■ **Material to process**
※
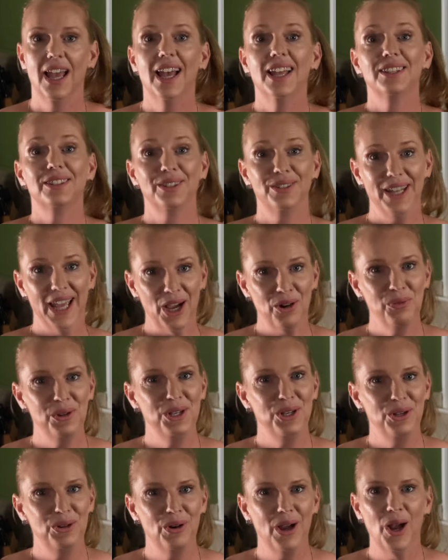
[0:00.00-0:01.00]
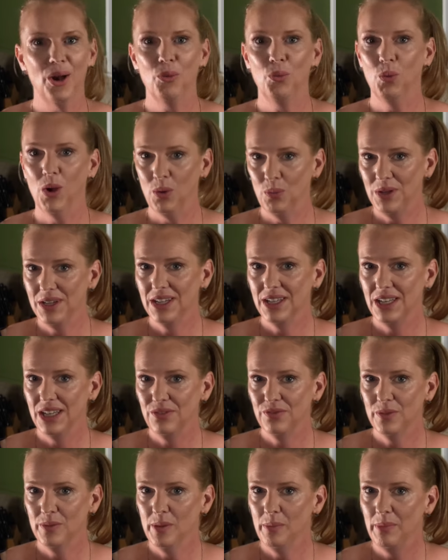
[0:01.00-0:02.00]
So now we knew what we can eat
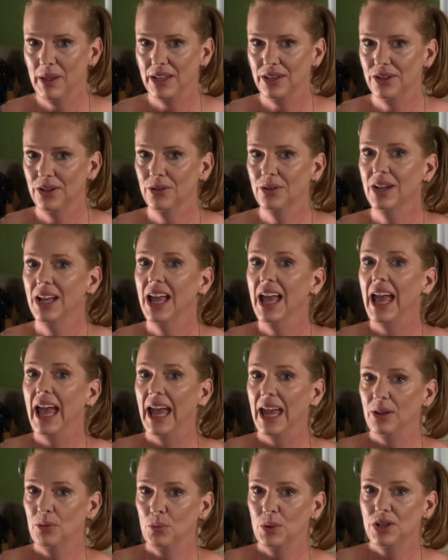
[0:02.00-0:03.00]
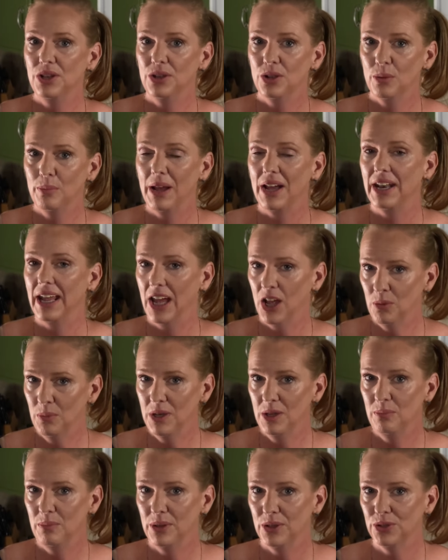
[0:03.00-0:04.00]
from the menu, and we knew about how
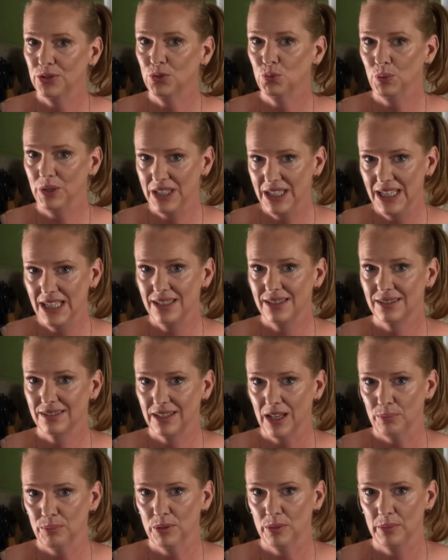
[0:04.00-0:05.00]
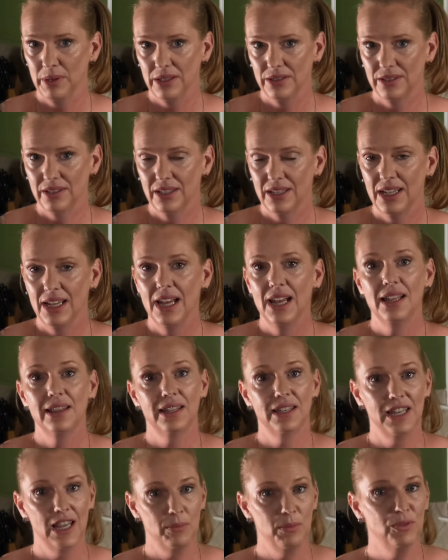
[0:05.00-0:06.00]
many meals we'd need to supplement. The
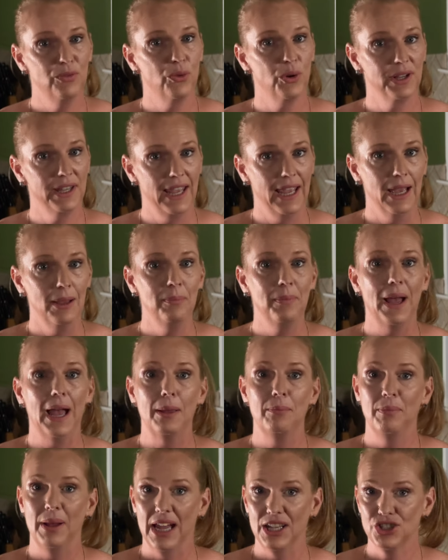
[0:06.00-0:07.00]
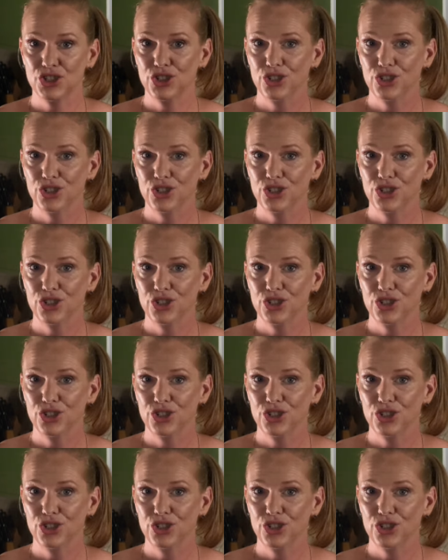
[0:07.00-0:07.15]
day before camp, I batch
※
■ **About this exercise**
What you write must match, line for line, the lines from the one with "[0:02.00-0:03.00]" through the last line of the data above, minus the pictures.

■ **Written reply**
[0:02.00-0:03.00]
[0:03.00-0:04.00]
from the menu, and we knew about how
[0:04.00-0:05.00]
[0:05.00-0:06.00]
many meals we'd need to supplement. The
[0:06.00-0:07.00]
[0:07.00-0:07.15]
day before camp, I batch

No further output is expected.